I know that the kernels would have made fulfilling, nutty morsels of popcorn and delicious hand ground cornmeal, but we will have to test this theory at the end of this year.

Let’s see $9 for the heirloom seeds.  Approximately four and a half months of daily watering, tending, weeding, and harvesting.  Shucking, drying, waiting.  All gone.

Being a farmer guarantees a certain amount of crop loss, however.  Sometimes while in storage!


Katie Lynn Sanders is the author of seven books, has been a speaker on sustainable living, and loves all things wine, regenerative agriculture, homesteading, travel, food, arts, crafts, books, and finding enchantment and inspiration in the smallest things. She lives on a one acre farm and vineyard, Pumpkin Hollow Farm, with her husband, fourteen chickens, three ducks, a giant Pyrenees, two goats, five cats, and visiting children and grandchildren in southern Colorado.

9 thoughts on “The Great Corn Experiment Results (and enemies of the root cellar)

  1. haha. i didn’t get any of the corn I tried to grow this year… some insane creature took out every single stalk I had planted…. I would have taken your loss because I would have actually had some. Tis the tale of farming/gardening and growing crops…

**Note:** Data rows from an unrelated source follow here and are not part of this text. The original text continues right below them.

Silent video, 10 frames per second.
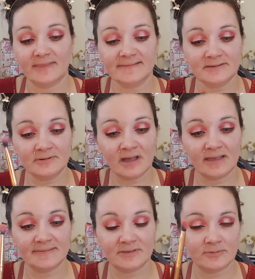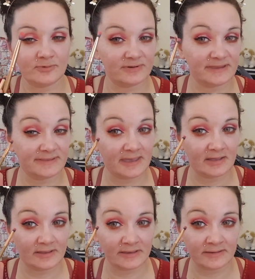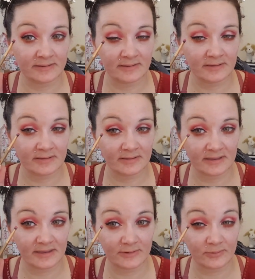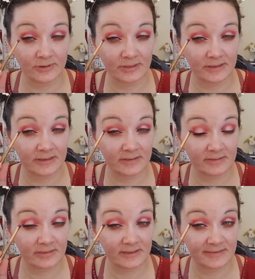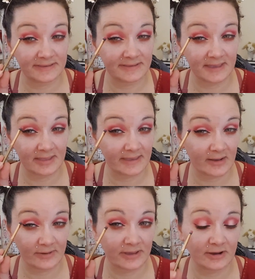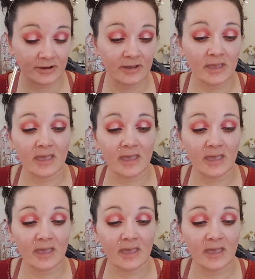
this little guy is good for detailing. Like really, like detailing out here.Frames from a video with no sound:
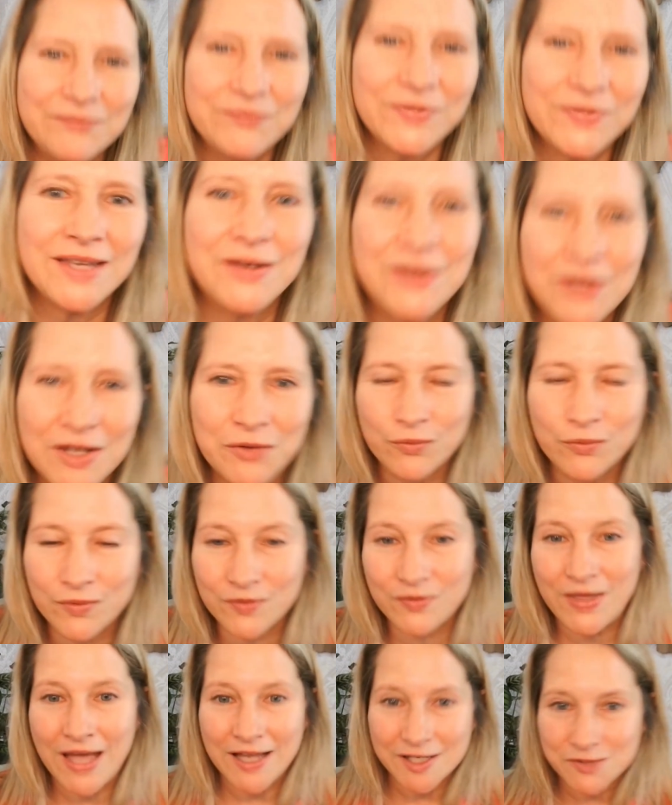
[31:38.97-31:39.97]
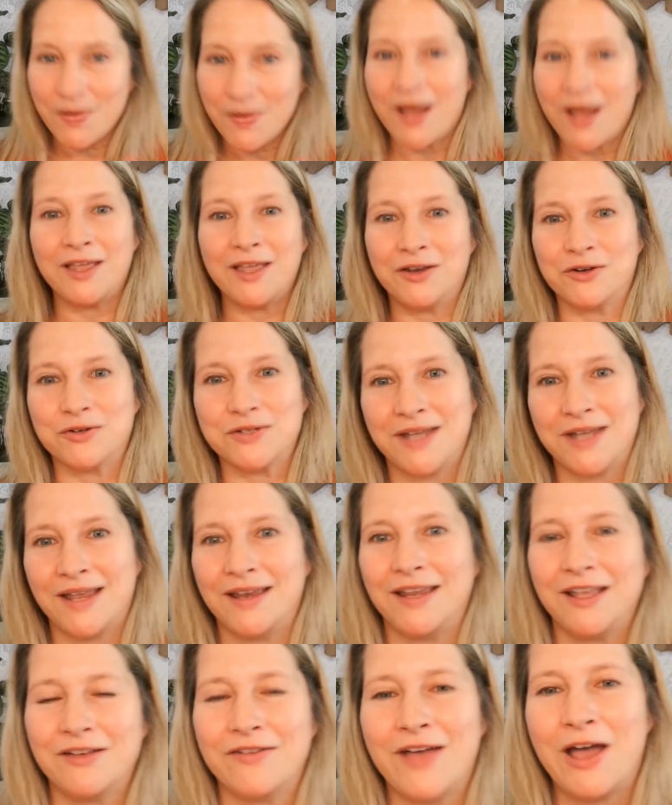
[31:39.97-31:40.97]
That's my
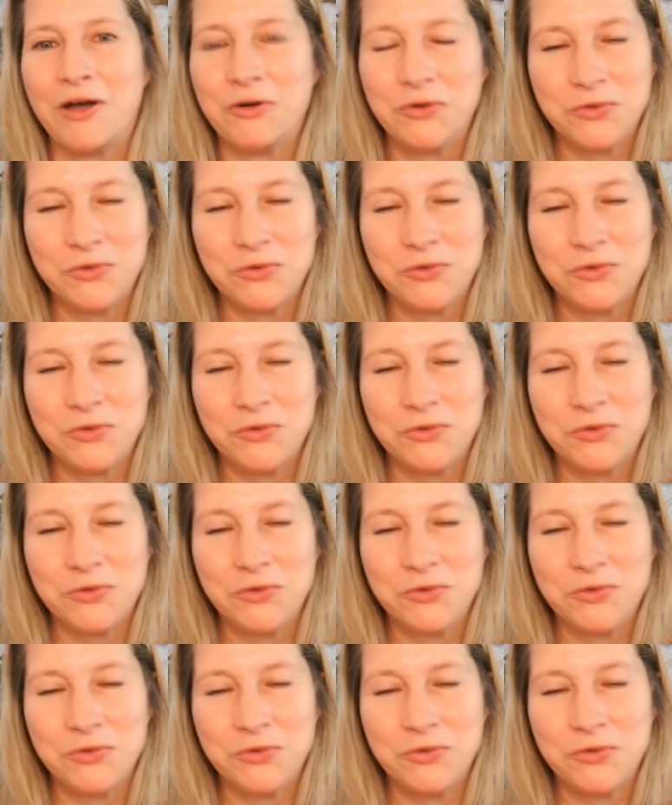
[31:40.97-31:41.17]
understanding of how it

  2. Sorry to hear about the loss of your corn. I have to say though, just reading about mice gives me the heeby jeeby’s. I know they are part of farm life and they are the part I don’t look forward to. So I wonder, how many cats does one need to keep the mice away? Although I do have two Keeshond and historically a Keeshond’s job was riding on the Dutch barges and warning the sailors of strangers by barking. They were also good at watching over children, herding livestock, killing rats and other vermin. So maybe my two furry babies will take care of any mice for me. Come to think of it, I haven’t had a mouse in my house since bringing by first Keeshond home 🙂 Problem solved?!!!! Only time will tell.

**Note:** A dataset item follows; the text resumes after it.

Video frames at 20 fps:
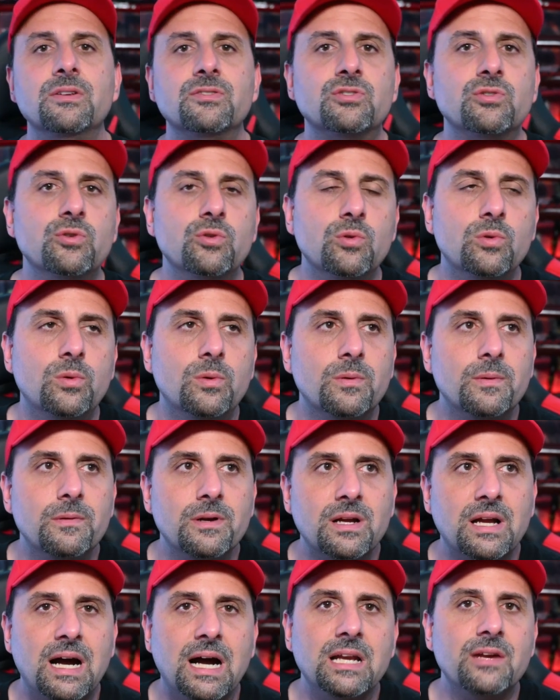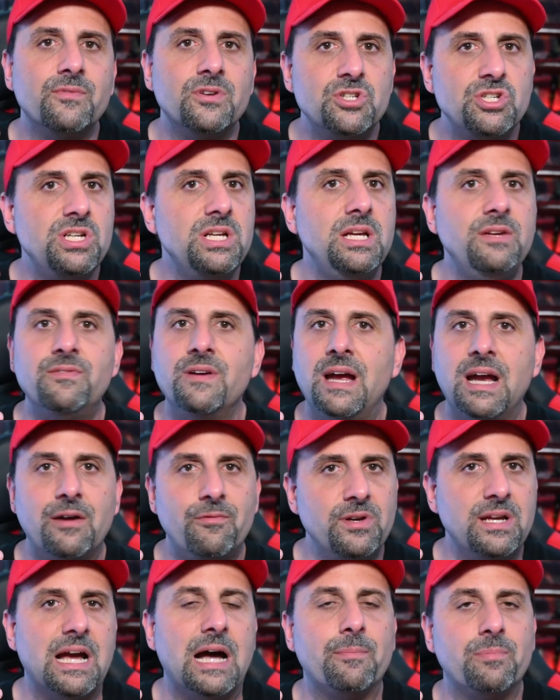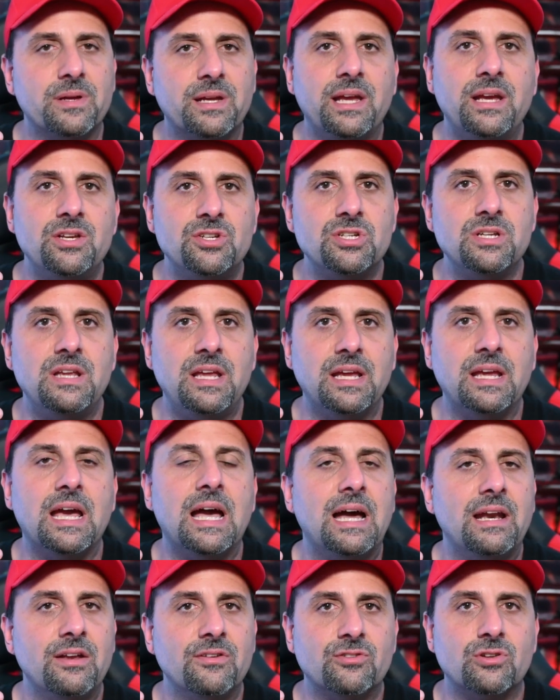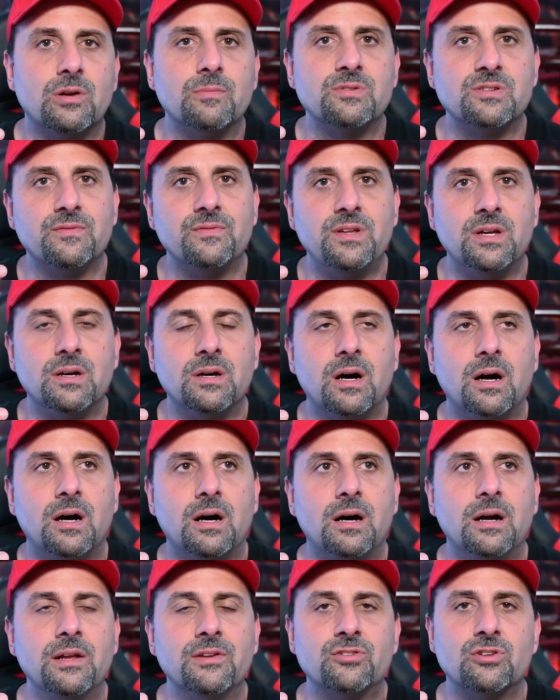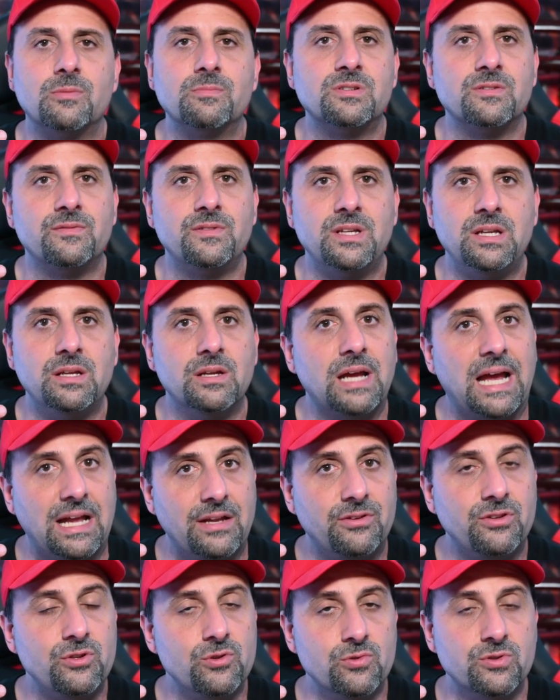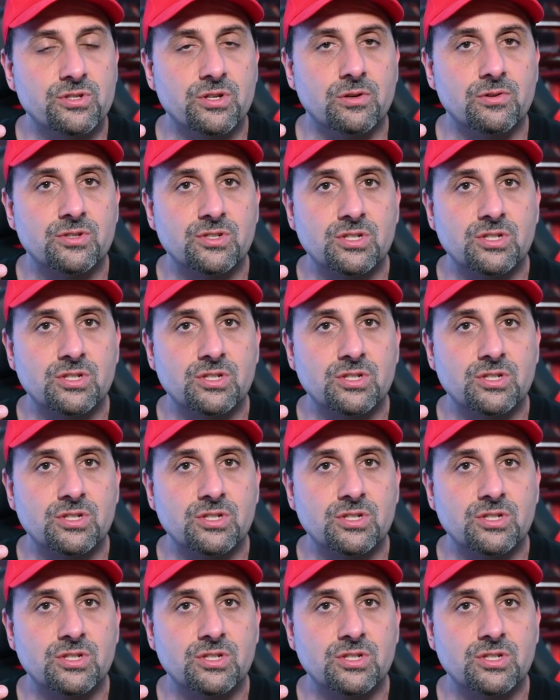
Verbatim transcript: to kind of achieve every application they can in terms of the uh, in terms of the end user.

    1. Sorry Debbie, cats nor dogs can drag mice from the walls! We don’t have a huge problem as of yet. We need to be more diligent on keeping food out of their path and letting the cats downstairs. I screamed if one ran by (in our old house) but they really are very cute. Just not at my house.

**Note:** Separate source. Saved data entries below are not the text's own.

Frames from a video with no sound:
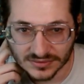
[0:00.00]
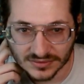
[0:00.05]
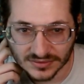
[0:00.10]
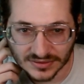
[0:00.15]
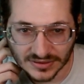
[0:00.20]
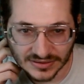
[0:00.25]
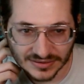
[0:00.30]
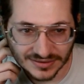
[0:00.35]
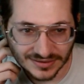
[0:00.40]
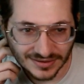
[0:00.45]

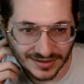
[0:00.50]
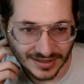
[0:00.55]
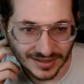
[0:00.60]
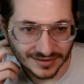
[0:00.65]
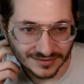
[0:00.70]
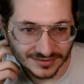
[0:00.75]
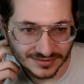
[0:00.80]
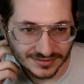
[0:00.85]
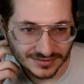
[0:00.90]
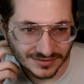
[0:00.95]
But yeah,
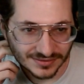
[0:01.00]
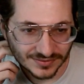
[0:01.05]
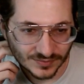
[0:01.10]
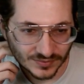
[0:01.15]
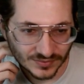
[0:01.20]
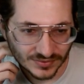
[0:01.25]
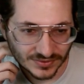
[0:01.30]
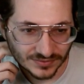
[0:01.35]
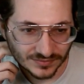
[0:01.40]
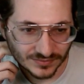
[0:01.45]

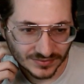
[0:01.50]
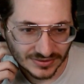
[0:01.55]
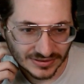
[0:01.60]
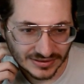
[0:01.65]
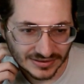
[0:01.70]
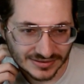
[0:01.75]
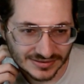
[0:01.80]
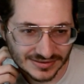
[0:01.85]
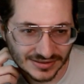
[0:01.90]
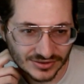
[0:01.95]
we're
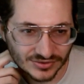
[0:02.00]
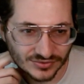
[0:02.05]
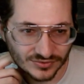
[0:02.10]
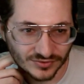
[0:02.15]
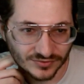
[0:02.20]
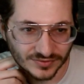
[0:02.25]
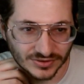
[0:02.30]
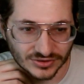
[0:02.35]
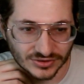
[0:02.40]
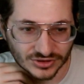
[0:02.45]
gonna send you
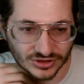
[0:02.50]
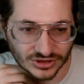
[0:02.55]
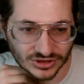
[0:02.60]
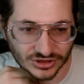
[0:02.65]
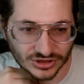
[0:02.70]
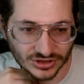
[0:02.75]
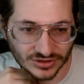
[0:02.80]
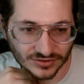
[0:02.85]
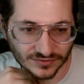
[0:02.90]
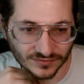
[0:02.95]
over to
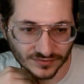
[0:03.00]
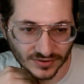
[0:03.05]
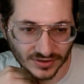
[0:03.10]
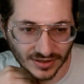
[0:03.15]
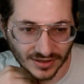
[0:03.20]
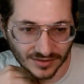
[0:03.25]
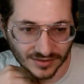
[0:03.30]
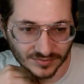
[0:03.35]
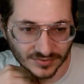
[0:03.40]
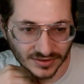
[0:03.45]
GG for
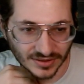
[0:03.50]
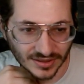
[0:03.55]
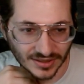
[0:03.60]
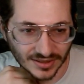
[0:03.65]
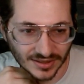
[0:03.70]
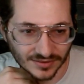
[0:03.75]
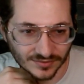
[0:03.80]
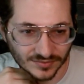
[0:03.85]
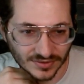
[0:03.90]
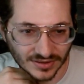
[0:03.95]
Goblin
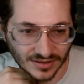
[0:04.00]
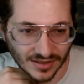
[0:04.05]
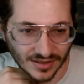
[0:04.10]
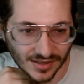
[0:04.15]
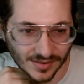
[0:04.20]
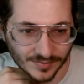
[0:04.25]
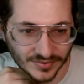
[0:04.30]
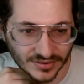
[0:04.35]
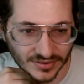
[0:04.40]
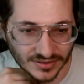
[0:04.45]
Guide. We'll
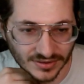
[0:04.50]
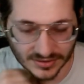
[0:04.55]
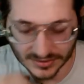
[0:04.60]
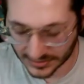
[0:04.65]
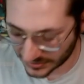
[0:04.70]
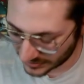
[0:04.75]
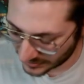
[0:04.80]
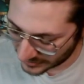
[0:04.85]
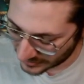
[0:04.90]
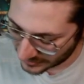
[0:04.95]
copy
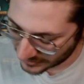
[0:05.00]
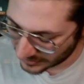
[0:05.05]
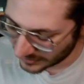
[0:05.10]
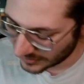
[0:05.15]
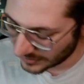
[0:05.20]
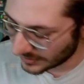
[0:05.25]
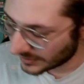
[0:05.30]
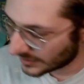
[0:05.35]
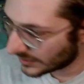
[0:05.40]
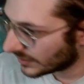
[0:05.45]
this,
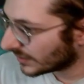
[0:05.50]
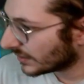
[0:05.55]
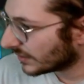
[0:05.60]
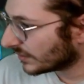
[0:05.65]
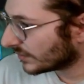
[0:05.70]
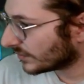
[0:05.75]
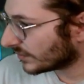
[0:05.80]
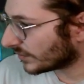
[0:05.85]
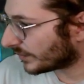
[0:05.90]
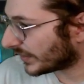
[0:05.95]

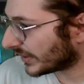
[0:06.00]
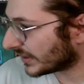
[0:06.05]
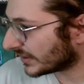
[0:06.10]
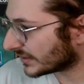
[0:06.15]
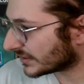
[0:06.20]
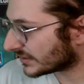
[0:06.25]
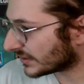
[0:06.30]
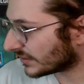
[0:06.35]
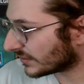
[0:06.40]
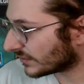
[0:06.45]

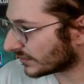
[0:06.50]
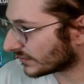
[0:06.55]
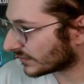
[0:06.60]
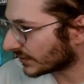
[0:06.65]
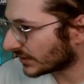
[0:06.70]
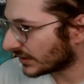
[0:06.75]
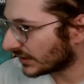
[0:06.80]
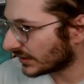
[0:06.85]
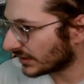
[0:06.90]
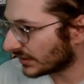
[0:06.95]
paste it over
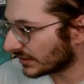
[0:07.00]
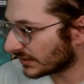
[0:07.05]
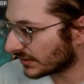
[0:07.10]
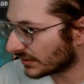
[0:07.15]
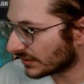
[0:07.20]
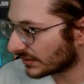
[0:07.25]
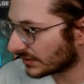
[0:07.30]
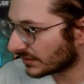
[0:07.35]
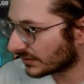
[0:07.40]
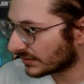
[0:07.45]

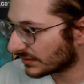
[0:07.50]
here.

  3. Ugg. Sorry this happened to y’all. Mice have been a problem here too. Eating our sweet potatoes in the basement, chewing into our bags of feed and seed in the barn, and generally making themselves unwelcome. We set traps but that doesn’t get them all. Our son and his family took in a feral cat that never adapted to inside life, so we just brought him home be our new barn-cat mouser. Unfortunately, it’s bitter cold now so we’re letting him transition inside. Hopefully Mr. Fabulous (as our daughter in law named him) will help with our problem. As much as we hate using poisons just last week I set out some D-Con in the room where we store feed. I haven’t been able to figure out any better way to keep the mice out of it.

    We lost our entire crop of sweet corn last summer to raccoons. We’re scaling it back this year (replacing it with more okra) but we may try to grow some corn for corn meal. When I was a kid after it had dried we shucked it by twisting the cobs and thus roughing out the kernels with our hands. Sometimes it was necessary to rub two ears together first to get the kernels loose.

    Hoping you have a great popcorn year in 2014!

  4. So sorry..I plan on doing popcorn next year as well. We always have a mice problem so we use metal barrels to keep goodies in. I have found them in my chicken grain bin before too. They will eat through plastic too! Sometimes farming sucks lol.